**Entries shown**.
- Opening Delimiter -

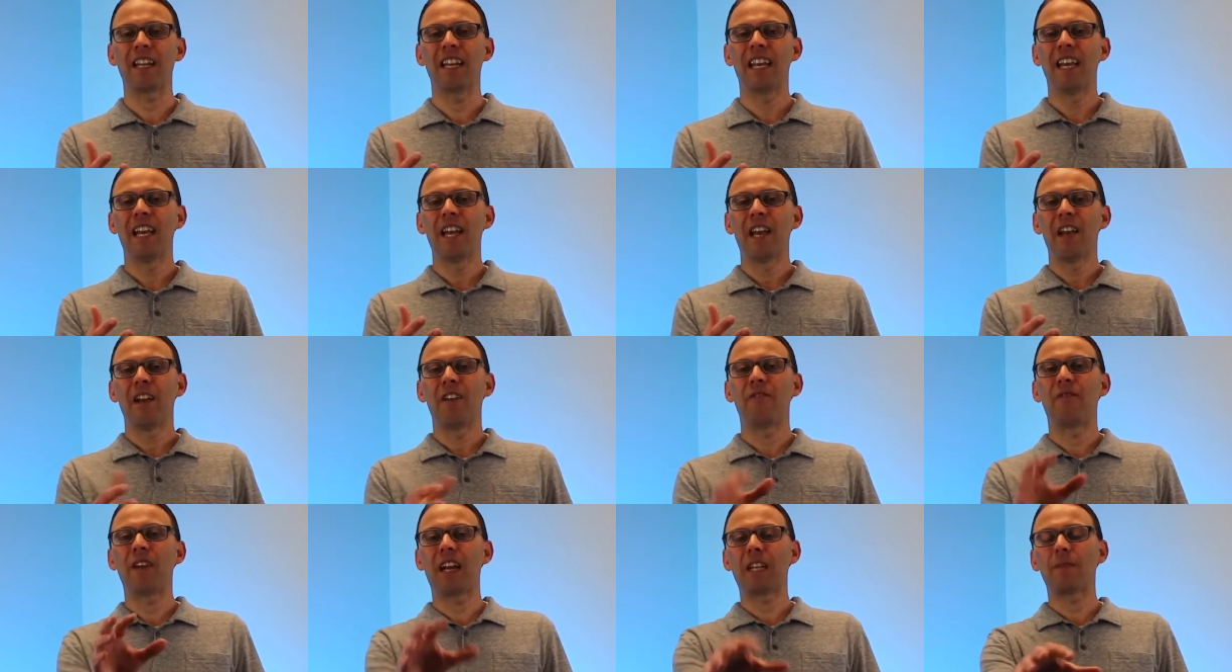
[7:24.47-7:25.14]
And
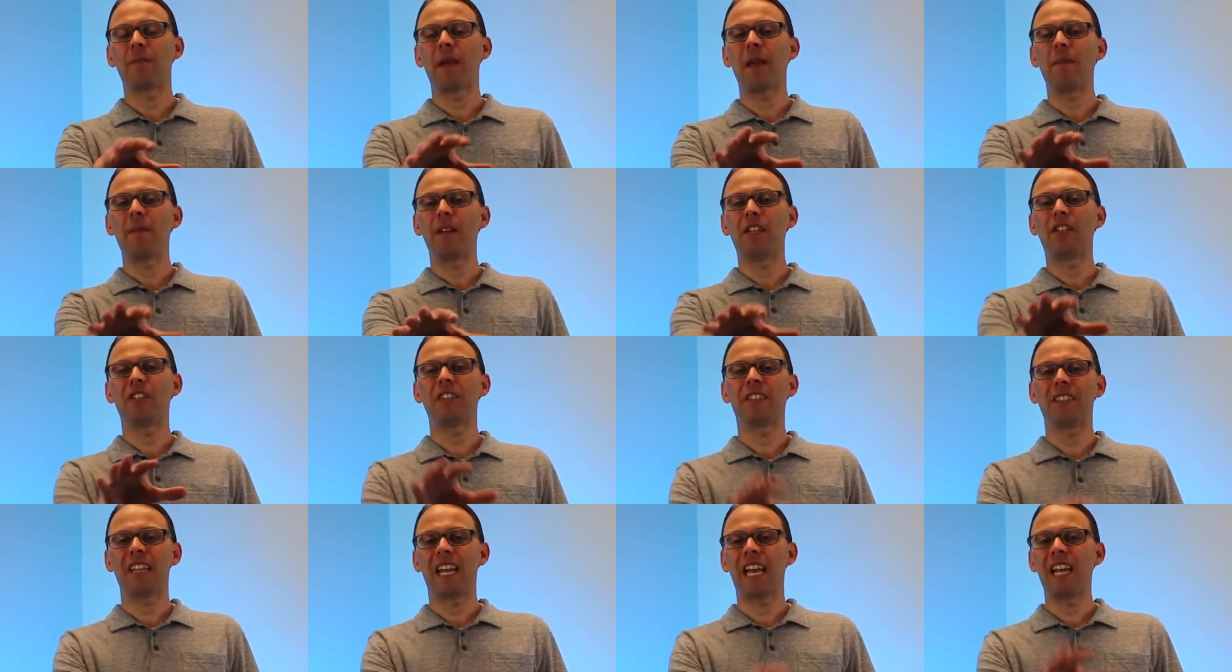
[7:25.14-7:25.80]
in fact, maybe
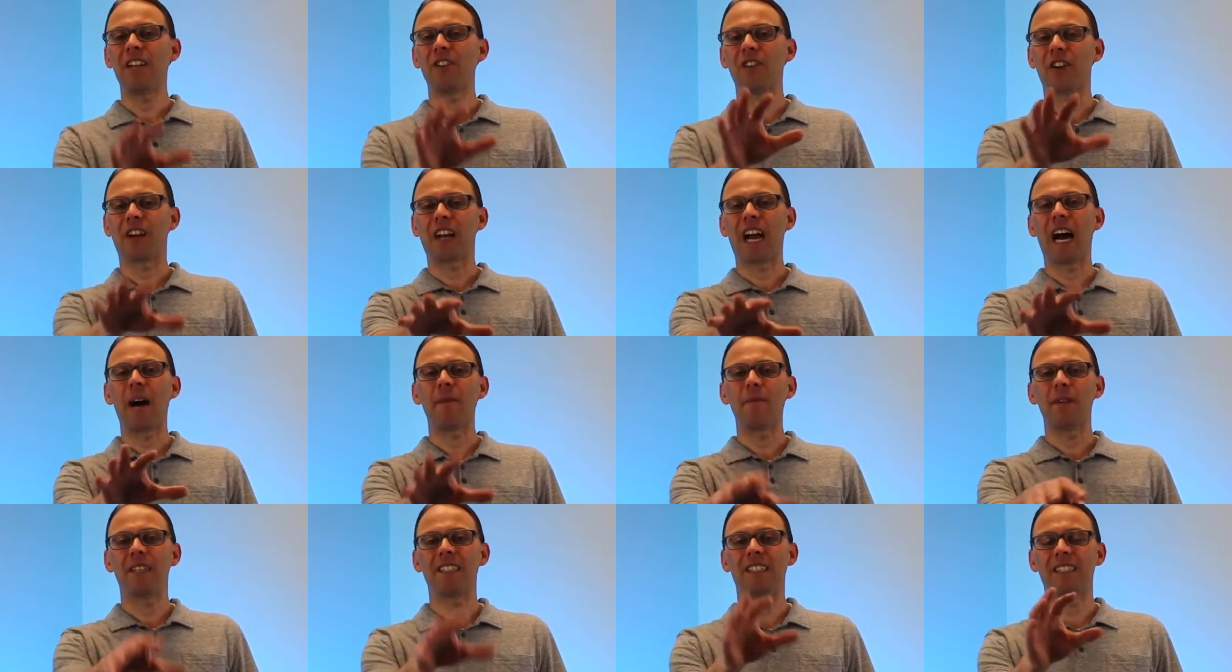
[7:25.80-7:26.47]
just in your
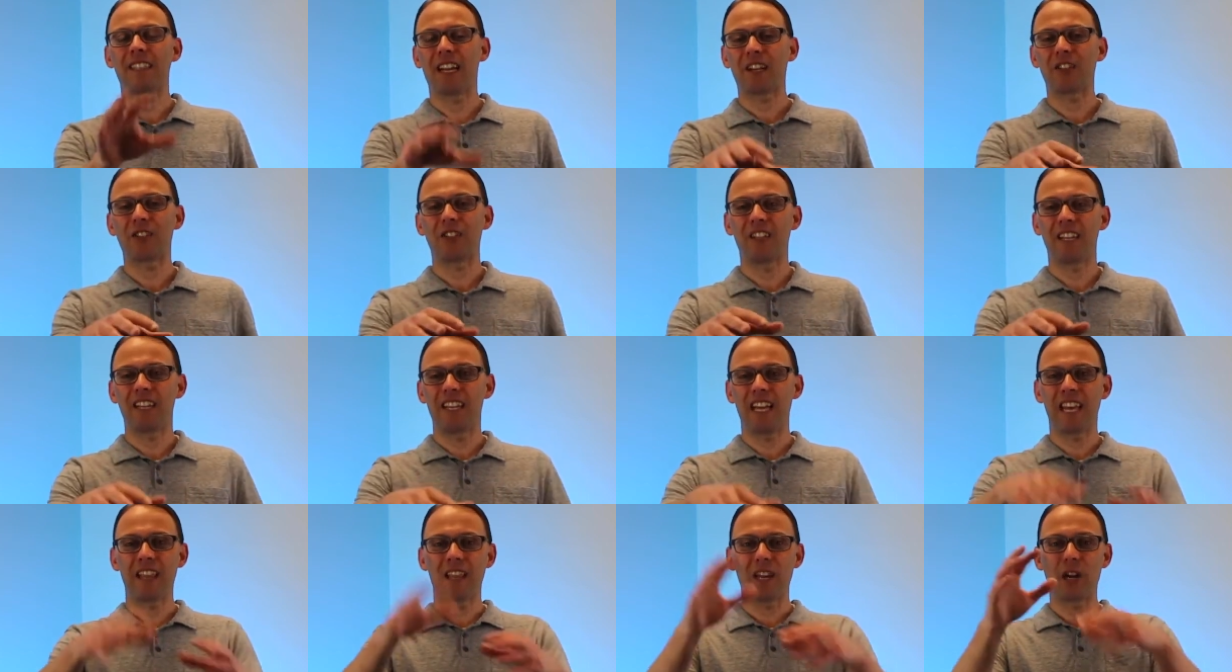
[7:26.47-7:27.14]
comments section
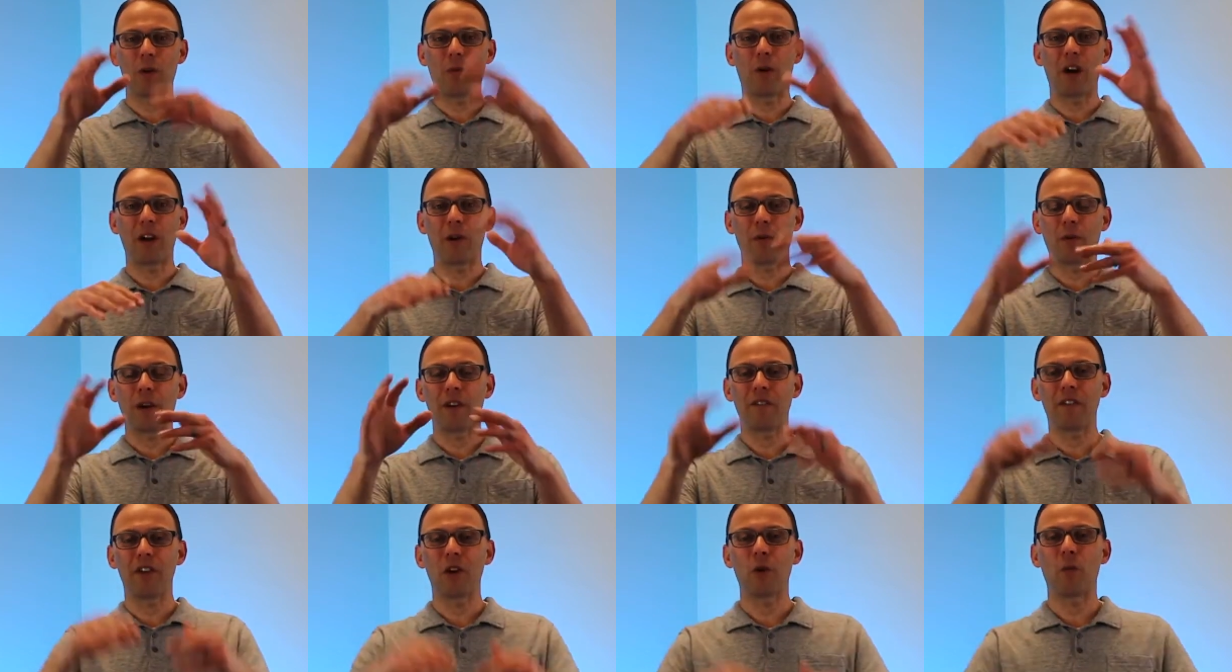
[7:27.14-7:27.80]
today there, while
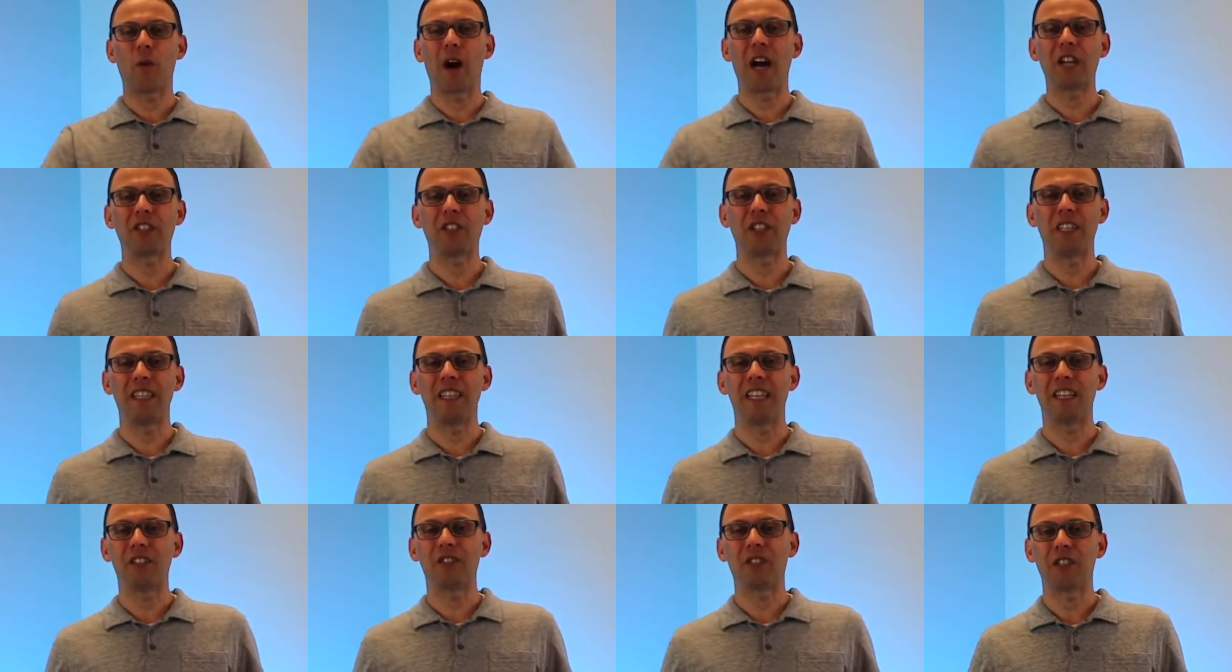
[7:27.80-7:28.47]
wherever you're
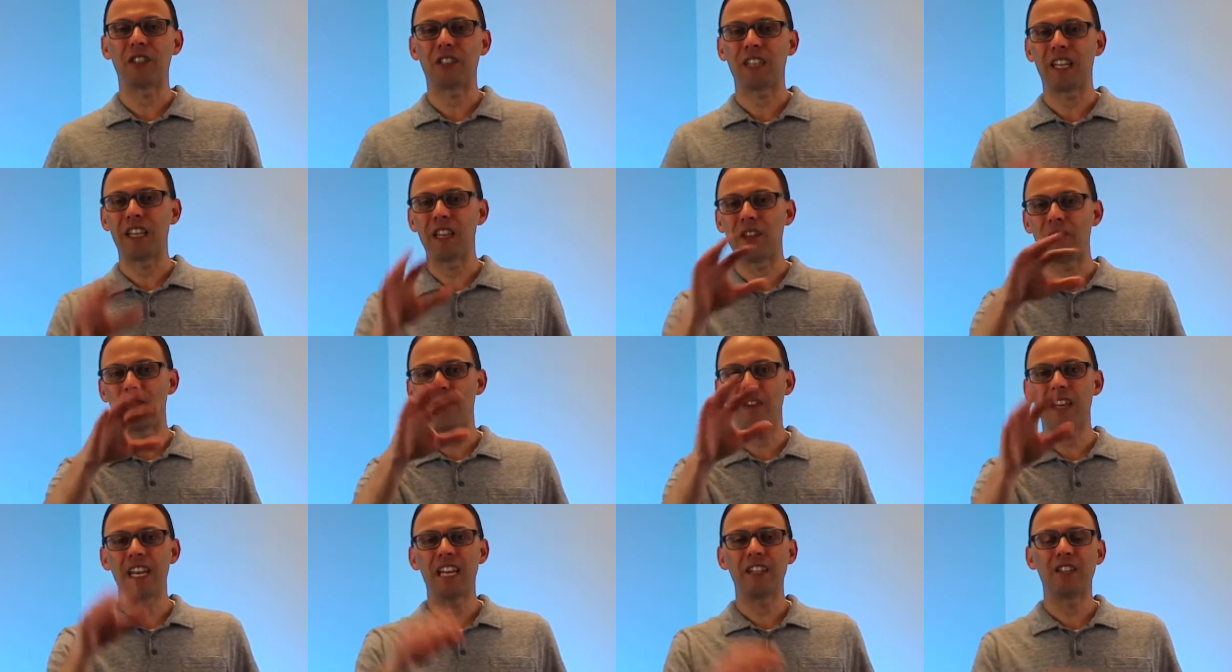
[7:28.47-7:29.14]
watching this, just in the
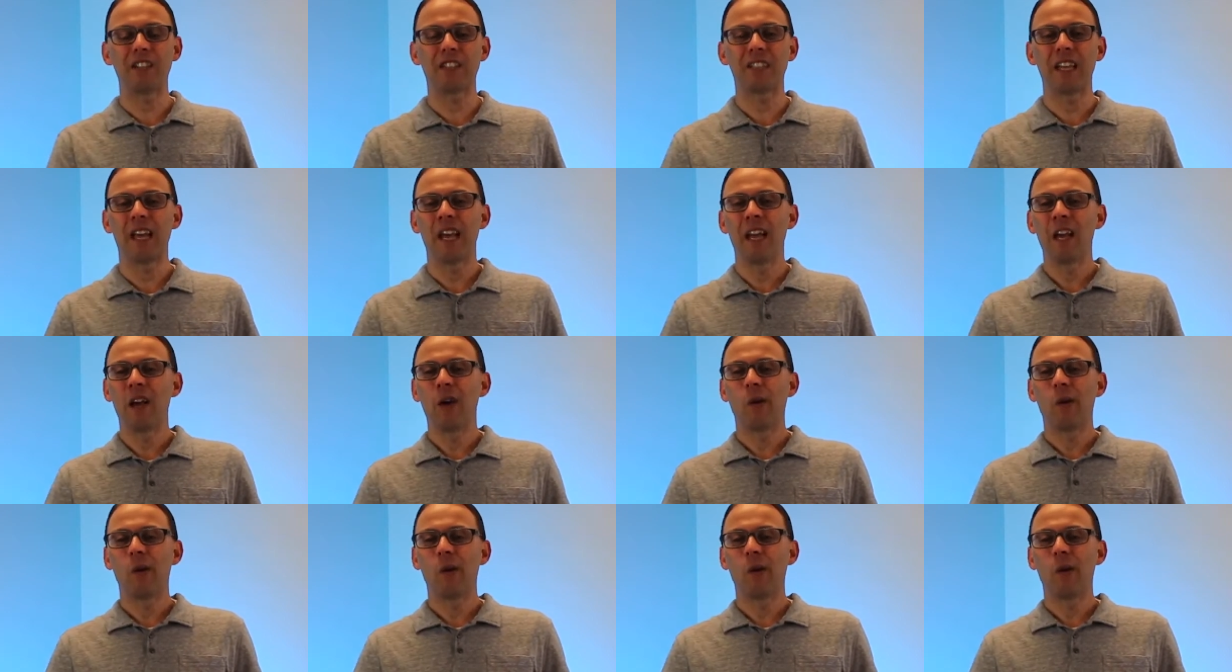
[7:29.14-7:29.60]
feed, just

- Closing Delimiter -

**Exercise aim**. Repeat each entry exactly as it appears; skip any picture.

**Solution for this task**.
[7:24.47-7:25.14]
And
[7:25.14-7:25.80]
in fact, maybe
[7:25.80-7:26.47]
just in your
[7:26.47-7:27.14]
comments section
[7:27.14-7:27.80]
today there, while
[7:27.80-7:28.47]
wherever you're
[7:28.47-7:29.14]
watching this, just in the
[7:29.14-7:29.60]
feed, just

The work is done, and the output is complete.